Anyone who has modeled ROI or IRR knows that inputs can be tweaked to get to the desired

percentage or return. That is why falling in love with a deal or program is so dangerous - you can always find a way to get to the return which justifies doing it.
That said, ROI is a necessary part of any business. I share the philosophy that if you can't
measure it, you can't manage it. Or sell it to your boss, for that matter.
A key in digital media is to understand the value drivers. The key to understanding the value drivers is to understand the partner's underlying business and business objectives. Understanding of the drivers and objectives, matched with digital channel skills, will enable the creation of a useful ROI model, based on direct or correlated data. Cursory understanding or lip service, absent an old school push campaign or click to action, will probably beget a BS ROI measurement. That is why
New Markeitng Labs' most successful client relationships are partnerships, and include inputs from executives across business lines on both sides.
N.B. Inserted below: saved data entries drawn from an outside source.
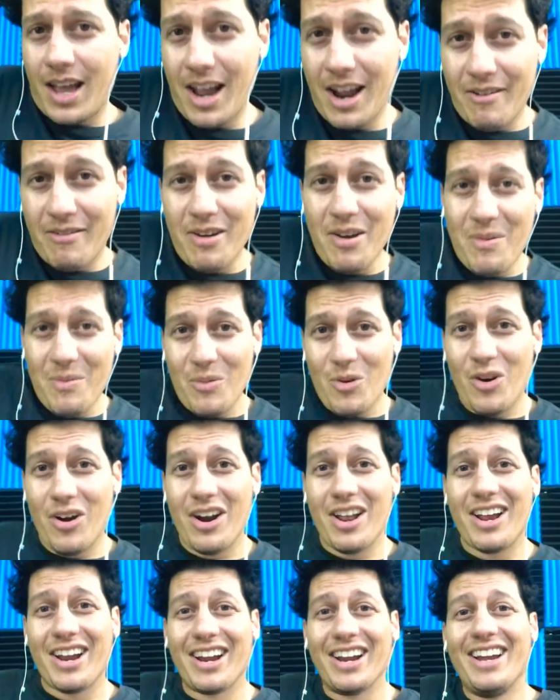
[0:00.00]
Every
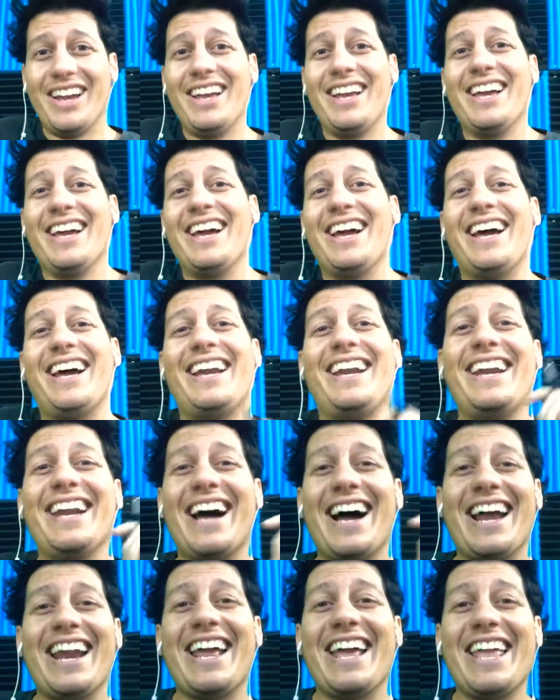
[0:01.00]
morning at
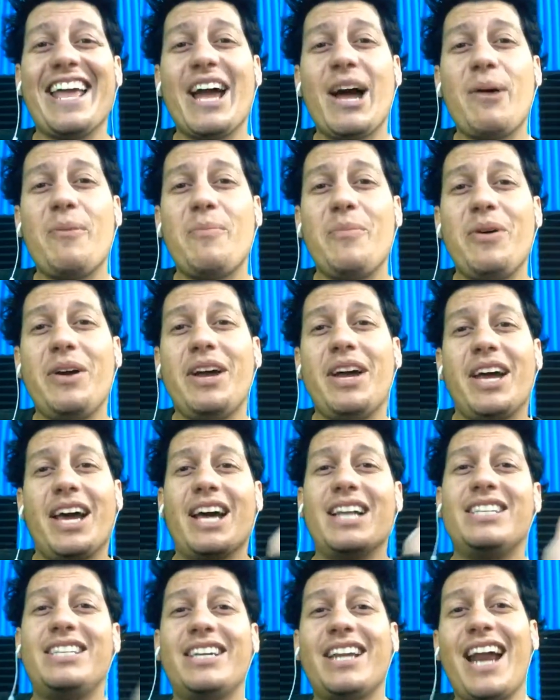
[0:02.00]
9 a.m.
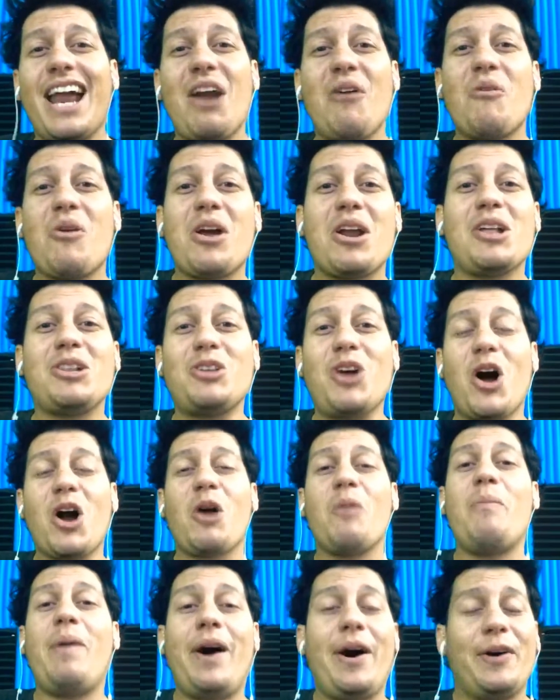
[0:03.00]
And today we're going to talk
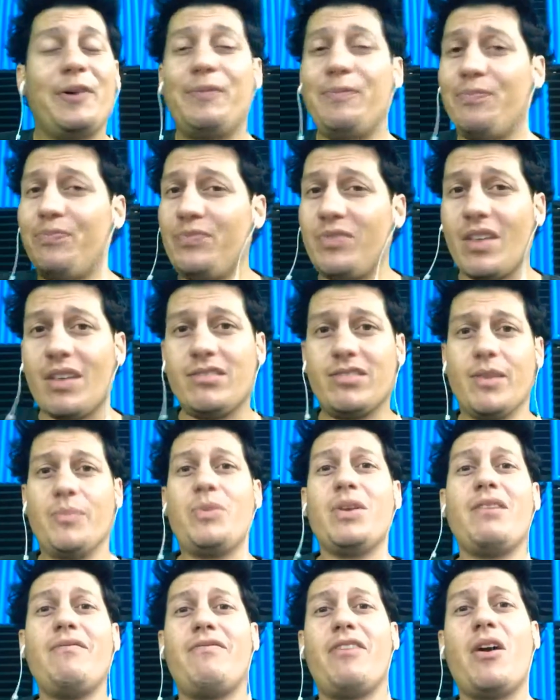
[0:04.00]
about
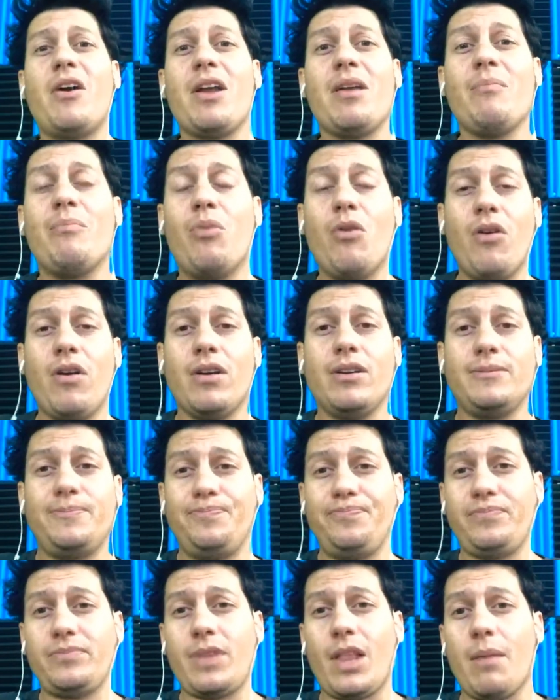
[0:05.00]
something very important.
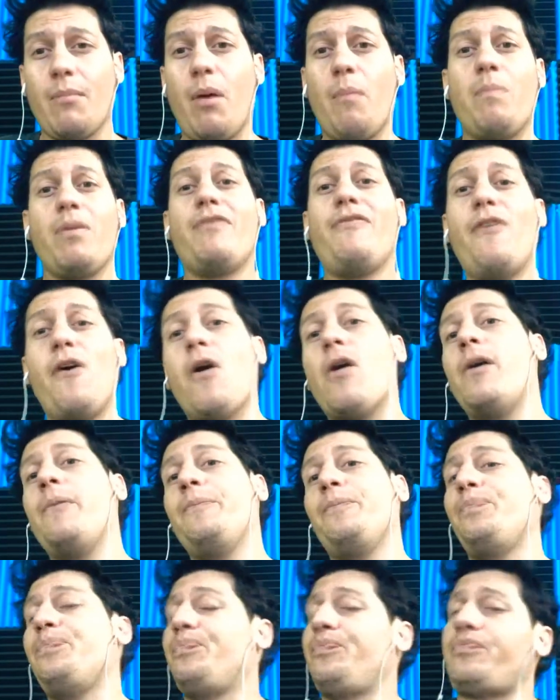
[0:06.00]
But before,
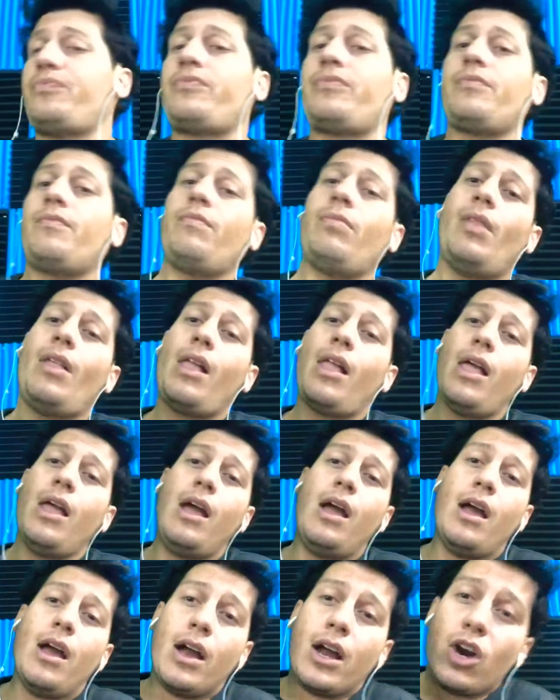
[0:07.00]

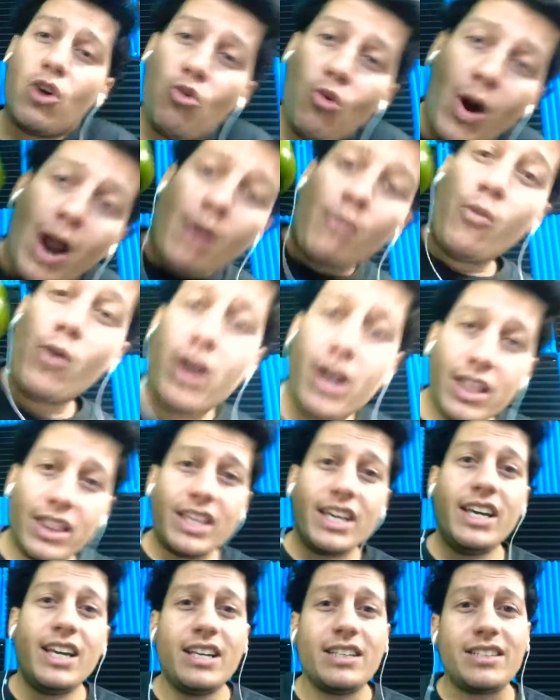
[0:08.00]
grab one of
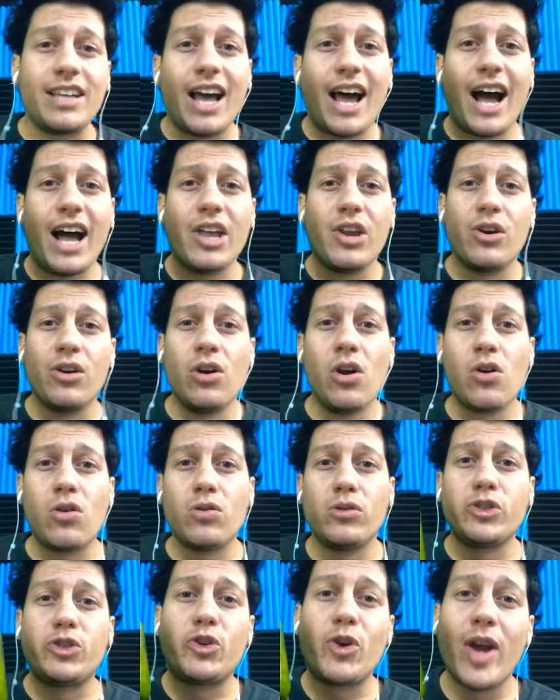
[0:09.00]
these at your
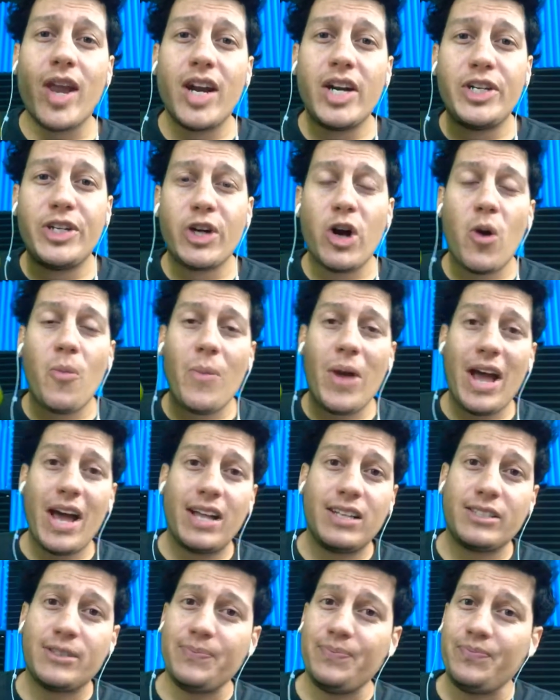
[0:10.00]
local Trader Joe
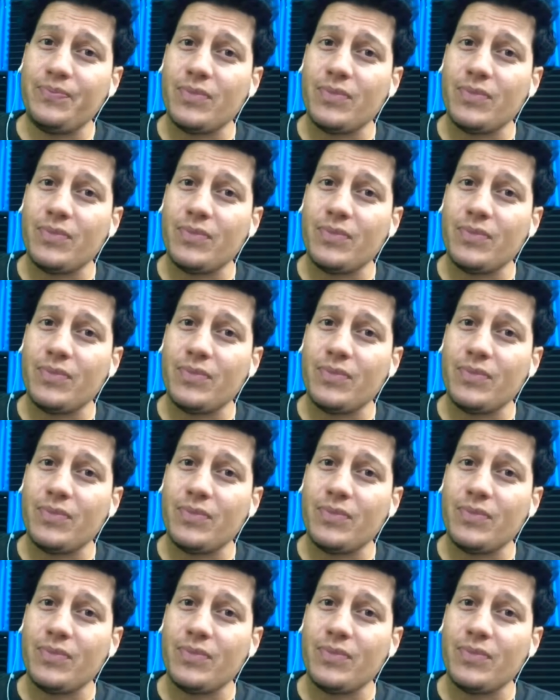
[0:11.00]
Man's.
It helps to follow a few simple steps with the partner:
- Meet with all stakeholders (PR, marketing-communications, IT, sales, branding, C-suite) to make sure you get the skinny on the business, the digital channel objectives, the internal politics, who controls the budget at hand and who is the digital channel's champion.
- From this hodge podge of (often conflicting) interest groups, extrapolate what success really means to the partner, and work hard to understand the partner's true objectives in on and off line marketing.
- Develop a campaign around these objectives, including a long discussion (up front) on what metrics will be tracked for success, what they will mean, and how they will be reported.
- Build a business case - up front - on these metrics which justifies, or not, the investment.
This is 2010. Enterprises are realizing that convergence is here, externally across platforms and internally across business units. The digital channel is more than banners or social, and it impacts all parts of a business. Digital is not a separate piece of the marketing pie, it is one of the ingredients. The proportion of spend dedicated to digital is going up, and so are the eyeballs on the projects. Without metrics, a partner will ultimately fail to achieve much, and the budget will disappear.
I was at a reception last week where someone told me about a social media campaign he had just run. He said he had gained x thousand Facebook followers. Then he looked at me and asked me if that was good. I had no idea. And, he didn't either. Make sure the metrics are relevant.
And, what if the data being measured shows a poor ROI? Give it ample time, then change the metric or the program. Fast. It doesn't take months to turn the digital boat around, it takes days. If it can't be assessed with any certainty, figure out why and fix it. If the answer continues not to make sense, change the team.
A recent
Babson study reported that 84% of worldwide professionals using social media tools don't measure ROI. This will change in 2010. Digital budgets are growing, and so is knowledge and accountability. I can't measure it, but I know it's true.
What are your thoughts on measuring ROI in social media?